Every parent frequently feels like barking at the children the way Jean Kerr did: whatever you're doing, stop it! One day last week the Supreme Court seemed to feel that way toward the lower courts that are overloading the nation's judicial circuitry.

In two 5-4 decisions the court overturned a lower court's meddlesome ruling against a state statute and it reversed a lower court's ruling on the ground that the court had adopted a too expansive notion of how a plaintiff acquires "standing" to sue.

A California statute says all public employees declared by law to be peace officers must be U.S. citizens. Three permanent resident aliens who wanted to be deputy probation officers challenged that as a violation of their constitutional right to "equal protection" of the laws. A District Court sided with them. But the Supreme Court (Justice Byron White speaking for the majority) did not.

The court acknowledged that aliens comprise a "discrete and insular" minority meriting "heightened judicial solicitude." Thus it nodded approvingly toward a doctrine promulgated in 1938 and used as a justification for judicial activism ever since. Nevertheless, the court said governments have substantial discretion to limit participation in government functions to people "within the basic conception of the political community," which aliens by definition are not. Judicial scrutiny of restrictions on aliens should not be as demanding when they concern political as opposed to economic values (such as access to welfare).

The exclusion of aliens from the performance of certain governmental processes, such as a deputy probation officer exercising the community's coercive authority, is "a necessary consequence of the community's process of self-definition." Actually, calling it "necessary" is going unnecessarily far. The court's point is just that nothing in the Constitution demands strict limits on states' discretion regarding closing some categories of public jobs to aliens.

Speaking for the minority, Justice William Brennan was, as judicial activists often are, quick to ascribe and denounce motives: he said the exclusion of aliens as deputy parole officers stems "solely" from "parochialism and hostility" toward foreigners. Brennan also expressed the activist's itch to fine-tune the work of legislatures: he said California made citizenship a requirement for too many job categories.

The second case arose because in 1976 the Department of Health, Education and Welfare, acting under a 1949 law allowing the free transfer of surplus government property to nonprofit educational institutions, gave a former Army hospital to Valley Forge Christian College.
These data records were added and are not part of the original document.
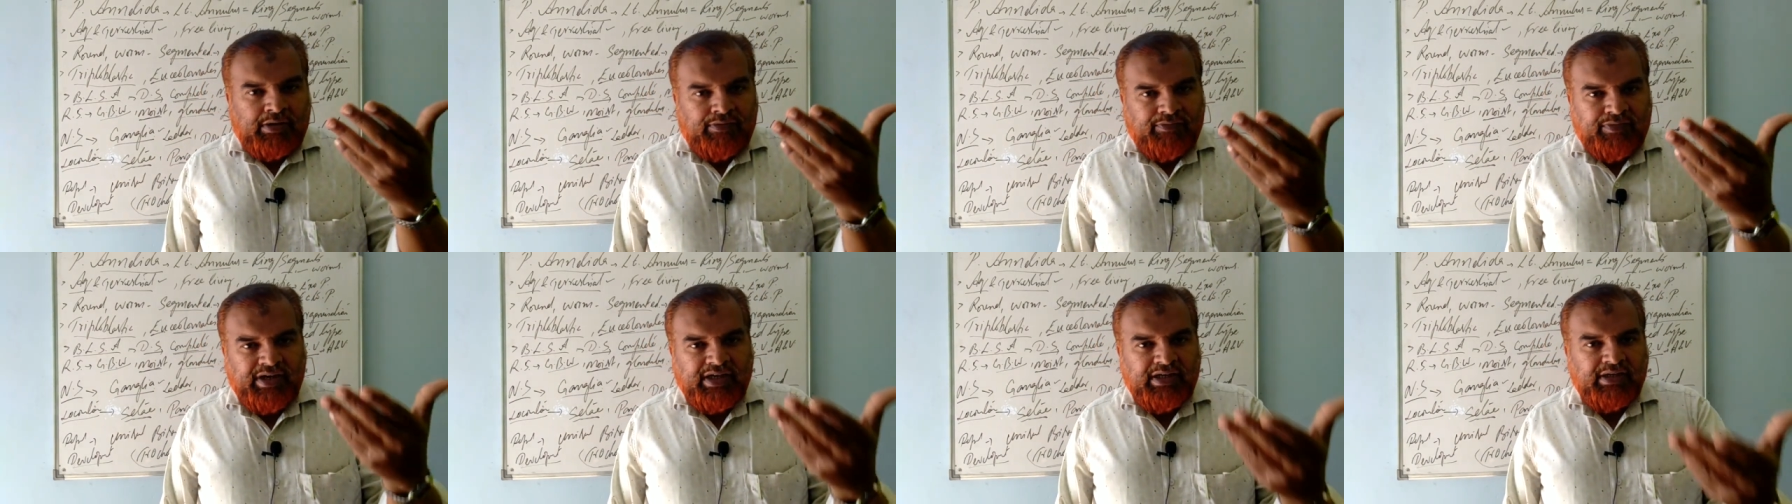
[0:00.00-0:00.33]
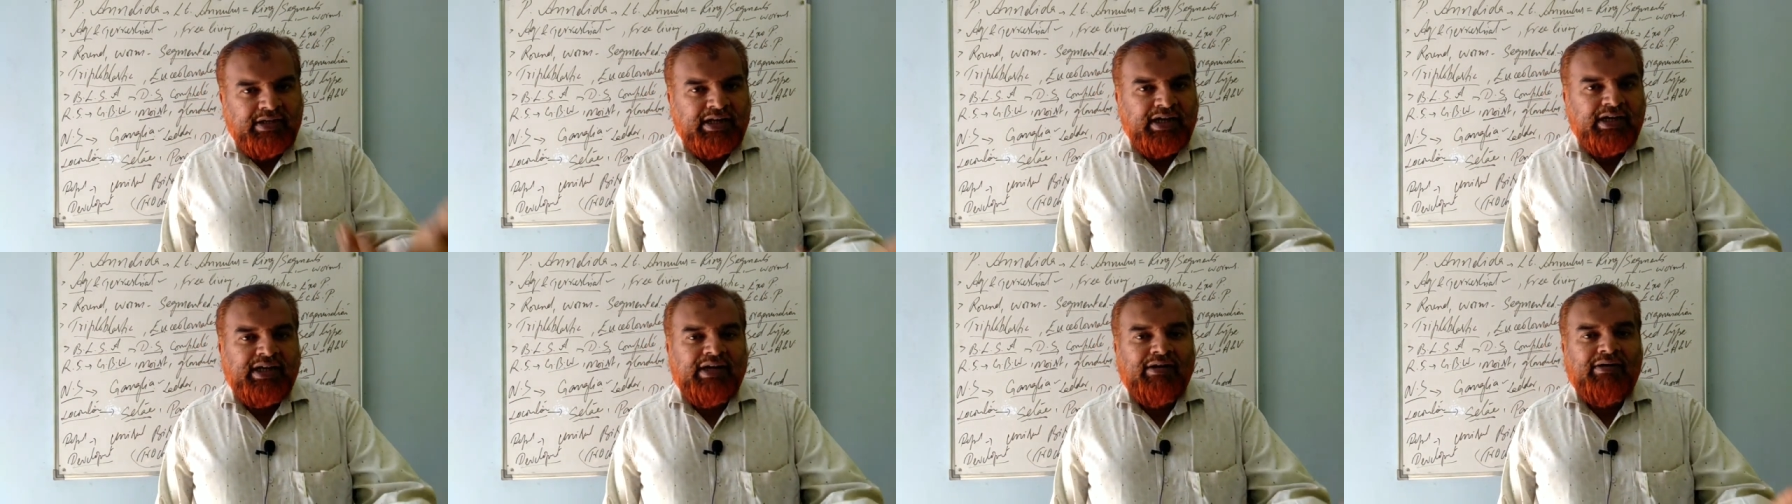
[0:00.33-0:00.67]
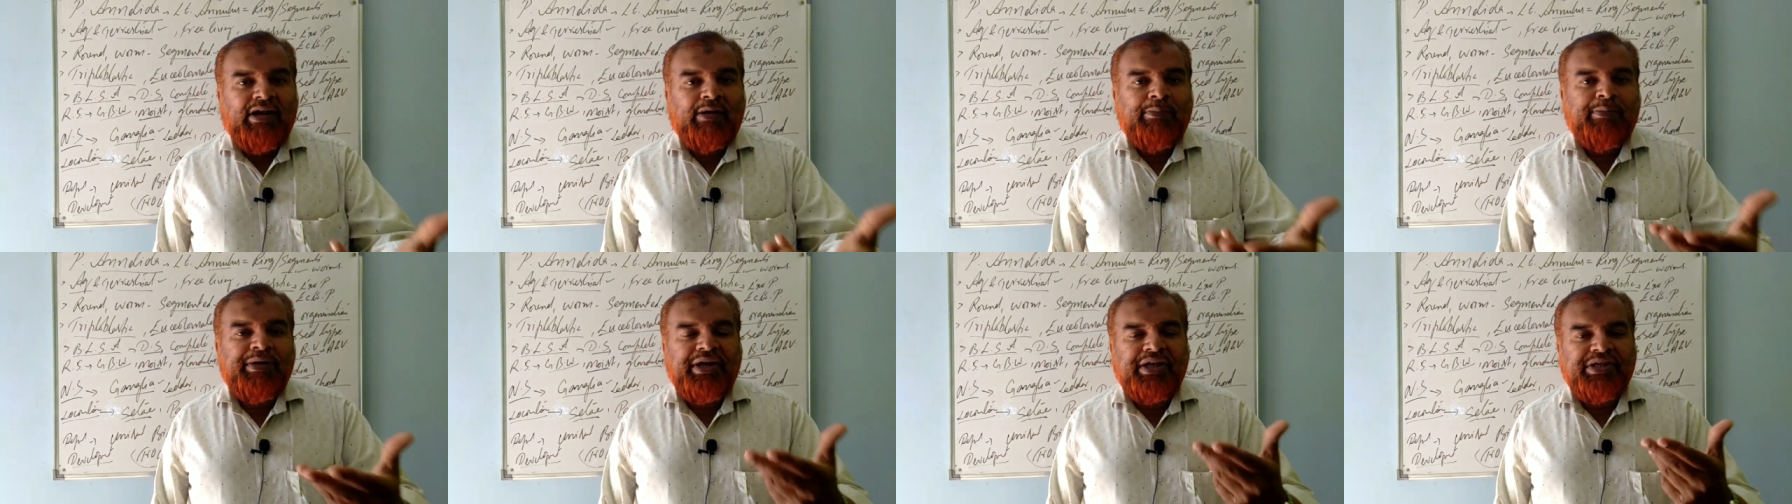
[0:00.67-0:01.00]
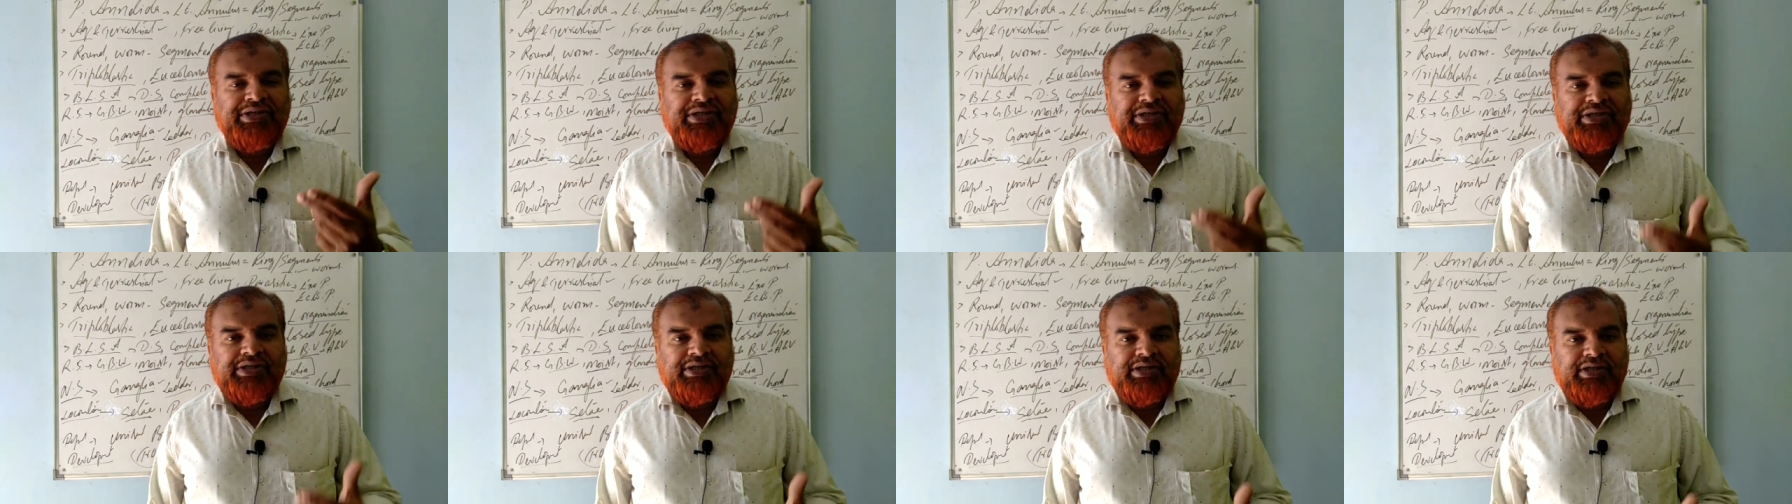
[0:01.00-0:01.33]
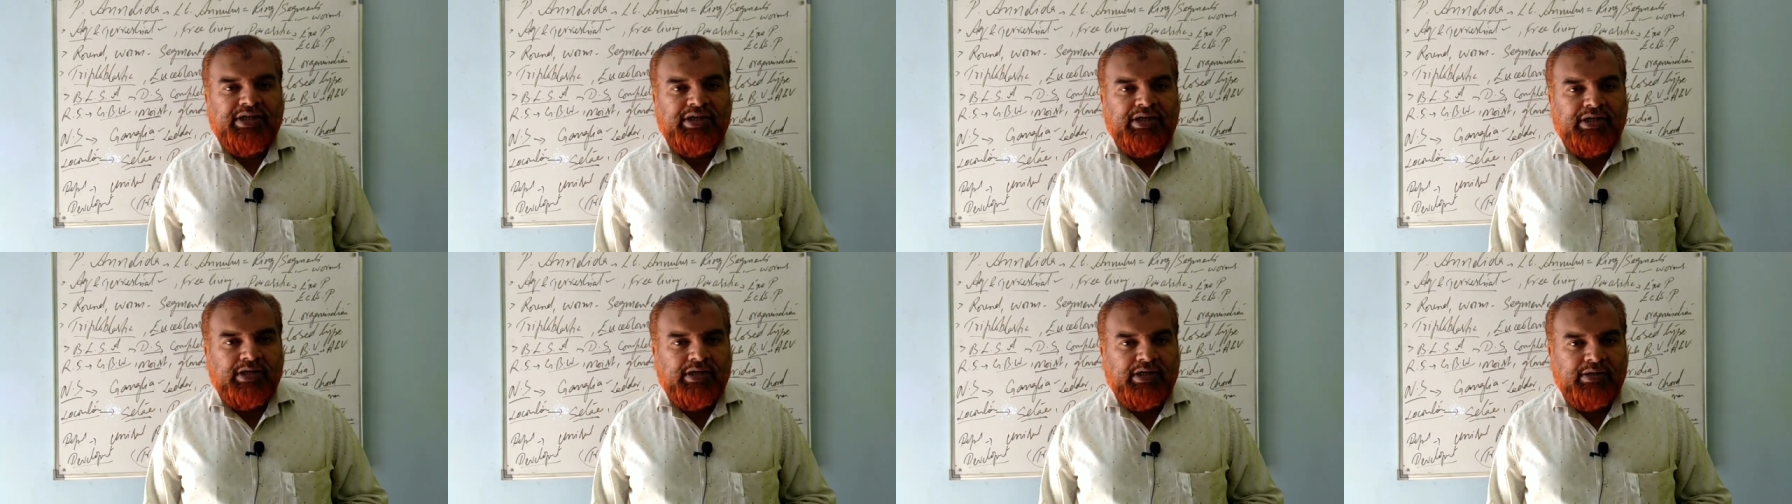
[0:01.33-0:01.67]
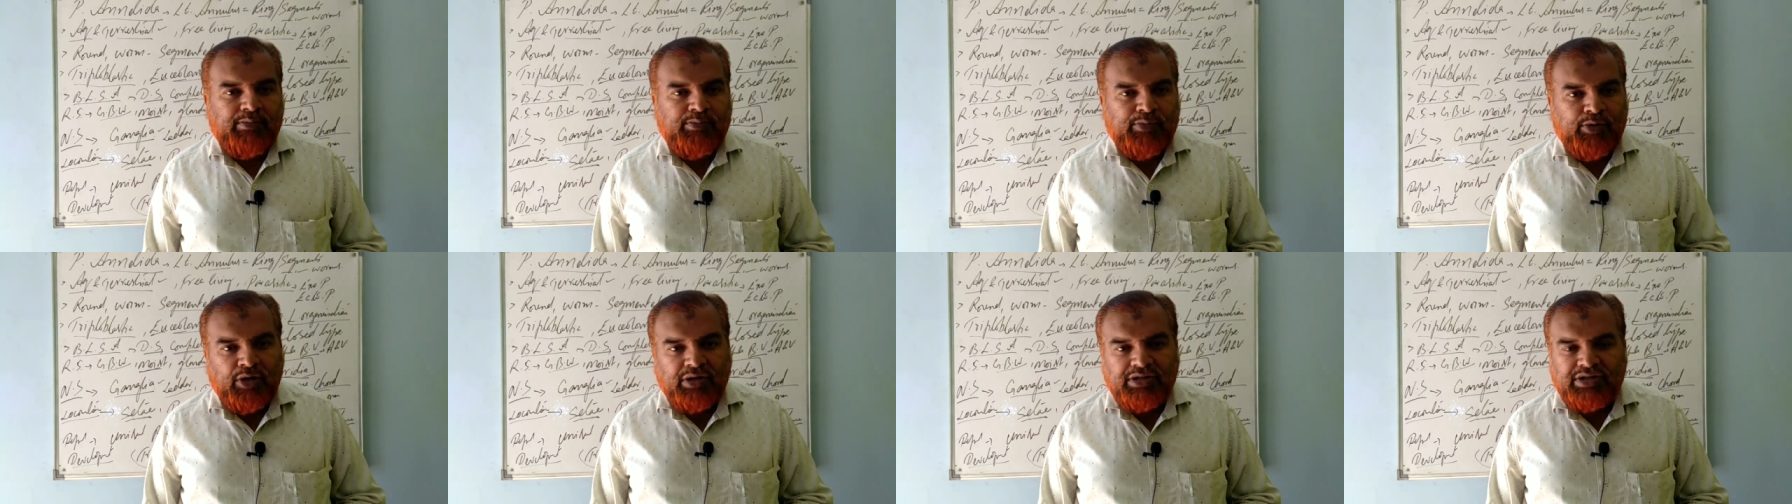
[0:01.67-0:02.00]
Fine. Then development is
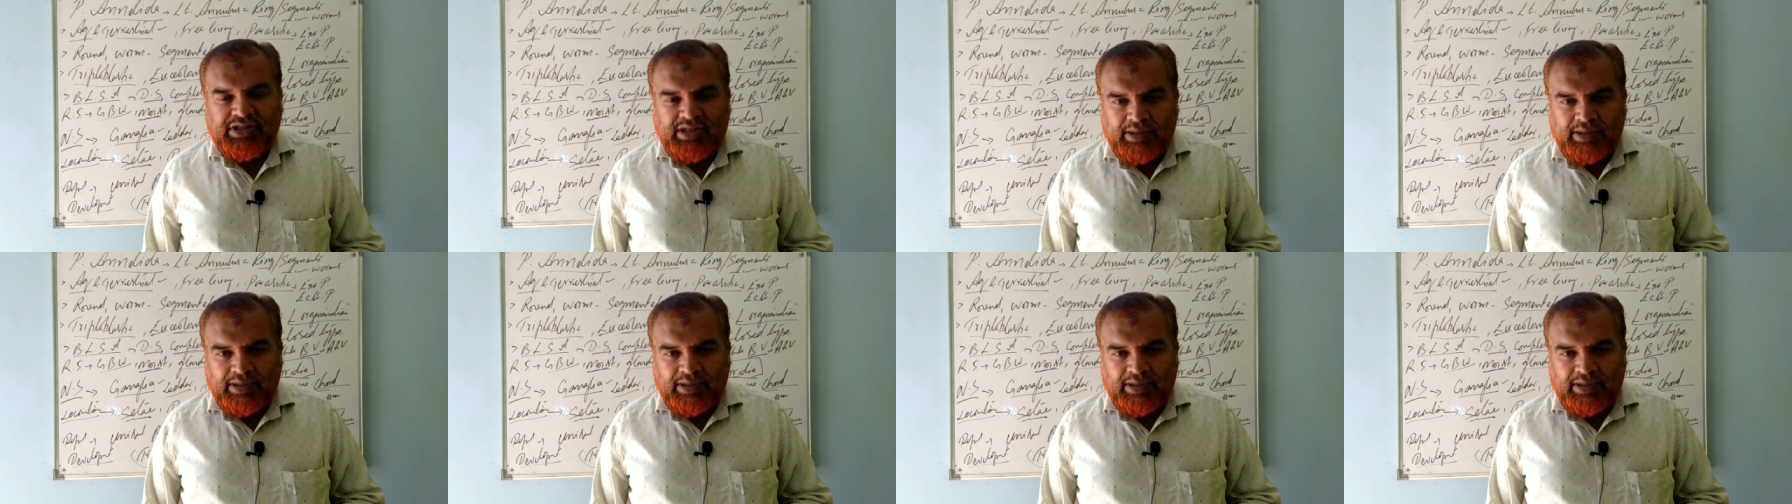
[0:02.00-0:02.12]
both.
About 650 properties worth $26 million have been transferred to religious institutions, but a press release about this transfer caught the eye of Americans United for Separation of Church and State, a "public interest" lobby. It sued on the ground that the transfer violated the First Amendment ban on the "establishment" of religion.

The court did not get to the "establishment" question, for which fact we should (if Americans United will tolerate this) thank God. This court makes a horrible hash whenever it touches the "establishment" clause. In this case, the court made a contribution to limiting America's Niagara of litigation.
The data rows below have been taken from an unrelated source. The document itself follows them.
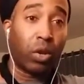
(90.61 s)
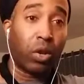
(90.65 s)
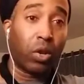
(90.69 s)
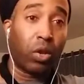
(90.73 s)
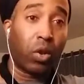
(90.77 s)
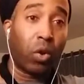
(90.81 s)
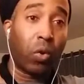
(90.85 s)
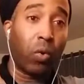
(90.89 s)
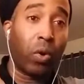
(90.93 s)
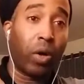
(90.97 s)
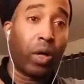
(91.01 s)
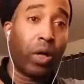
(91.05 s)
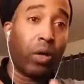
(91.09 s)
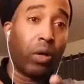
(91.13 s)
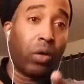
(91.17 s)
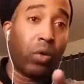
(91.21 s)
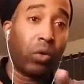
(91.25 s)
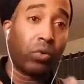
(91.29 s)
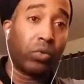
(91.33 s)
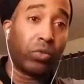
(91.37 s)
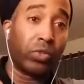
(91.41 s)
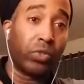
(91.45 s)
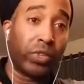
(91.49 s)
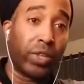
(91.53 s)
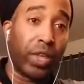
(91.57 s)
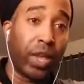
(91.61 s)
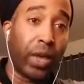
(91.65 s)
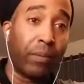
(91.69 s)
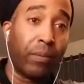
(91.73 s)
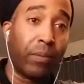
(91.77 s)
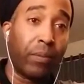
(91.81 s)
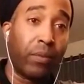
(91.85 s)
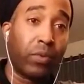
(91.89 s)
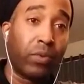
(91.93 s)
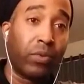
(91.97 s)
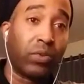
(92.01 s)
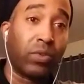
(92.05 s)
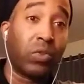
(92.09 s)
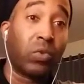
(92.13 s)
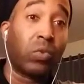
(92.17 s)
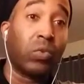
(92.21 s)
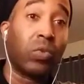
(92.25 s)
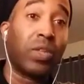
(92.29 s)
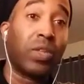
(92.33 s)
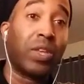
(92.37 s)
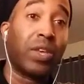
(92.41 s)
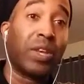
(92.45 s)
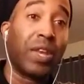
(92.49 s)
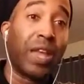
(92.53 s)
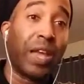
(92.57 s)
to go a whole step to
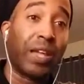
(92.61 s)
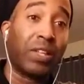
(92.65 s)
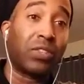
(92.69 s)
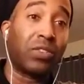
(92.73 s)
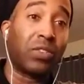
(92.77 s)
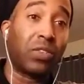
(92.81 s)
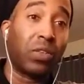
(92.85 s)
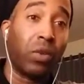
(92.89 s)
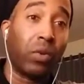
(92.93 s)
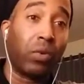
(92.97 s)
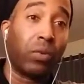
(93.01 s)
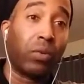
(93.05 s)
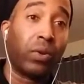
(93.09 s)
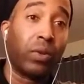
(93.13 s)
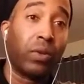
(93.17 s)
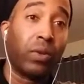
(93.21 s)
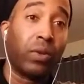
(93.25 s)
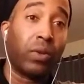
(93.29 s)
the next note.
A district court held that the mere fact that its members are taxpayers did not give Americans United standing to sue in a case that did none of them tangible injury. An appeals court agreed that they could not sue as taxpayers, but held that merely as citizens they could claim injury to their right to a government that does not establish religion.
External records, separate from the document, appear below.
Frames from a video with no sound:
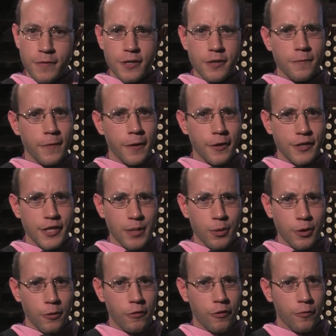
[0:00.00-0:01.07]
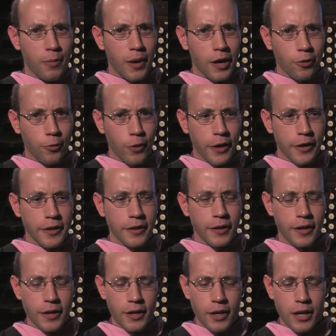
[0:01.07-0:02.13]
This is very typical of Bach writing.
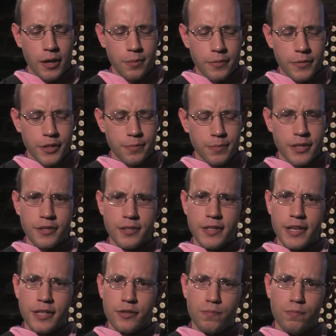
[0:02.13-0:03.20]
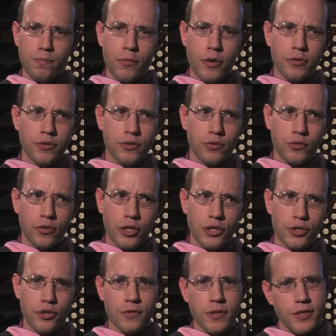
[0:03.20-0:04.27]
This piece dates mostly
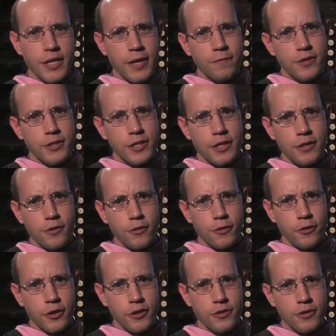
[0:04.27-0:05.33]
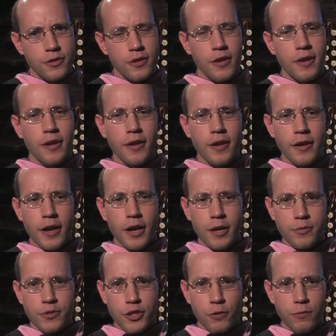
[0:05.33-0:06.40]
to the 1730s,
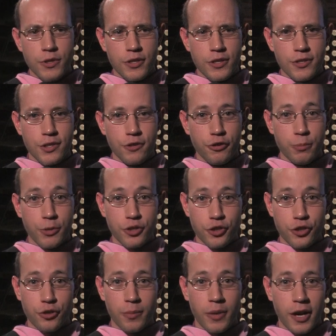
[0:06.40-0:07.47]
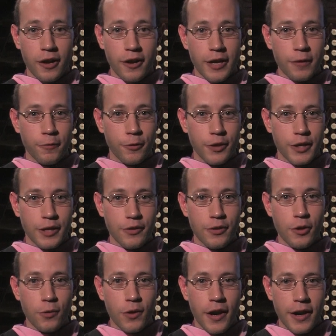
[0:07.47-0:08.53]
so it's considered mature Bach. Every
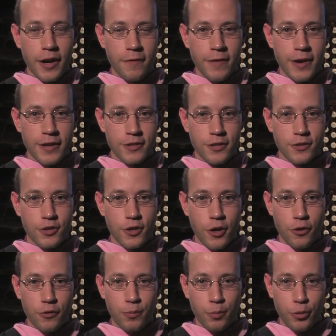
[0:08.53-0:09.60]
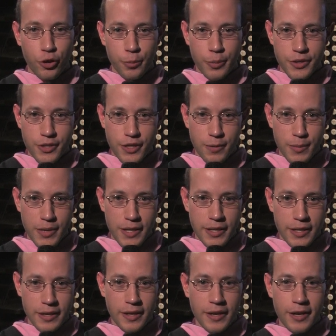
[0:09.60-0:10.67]
note kind of has its own purpose and
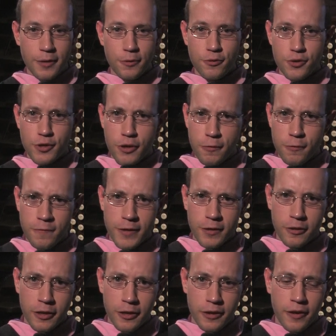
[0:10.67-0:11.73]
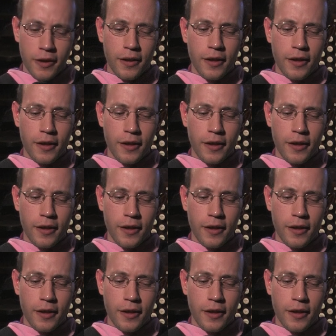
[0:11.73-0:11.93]
meaning. There's no filler.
The Supreme Court dissenters argued that invocation of the establishment clause gives special standing to any taxpayer because that clause is a unique constitutional limit on the taxing power: expenditure of tax money to encourage religion is, they said, the only form of expenditure that is explicitly and categorically forbidden.

But Justice William Rehnquist, speaking for the majority, argued that if standing to sue could derive from such a generalized grievance, from such an "injury" as remote and indeterminable as the one alleged in this case, courts would become all-purpose ombudsmen. They would be overrun by persons claiming standing to sue by virtue of nothing more than the distress they feel about governmental conduct they dislike.

The second case may have the jolly effect of making life dreary for those groups that live for the fun of expelling Christmas creches from courthouse lawns. But both cases should help limit America's litigiousness. The court divided the same way in both cases. The dissenters favoring activism were Harry Blackmun, Brennan, Thurgood Marshall and John Paul Stevens. The majority for restraint included Chief Justice Warren Burger, Lewis Powell, Rehnquist, White and--President Reagan must be pleased to note--Sandra O'Connor.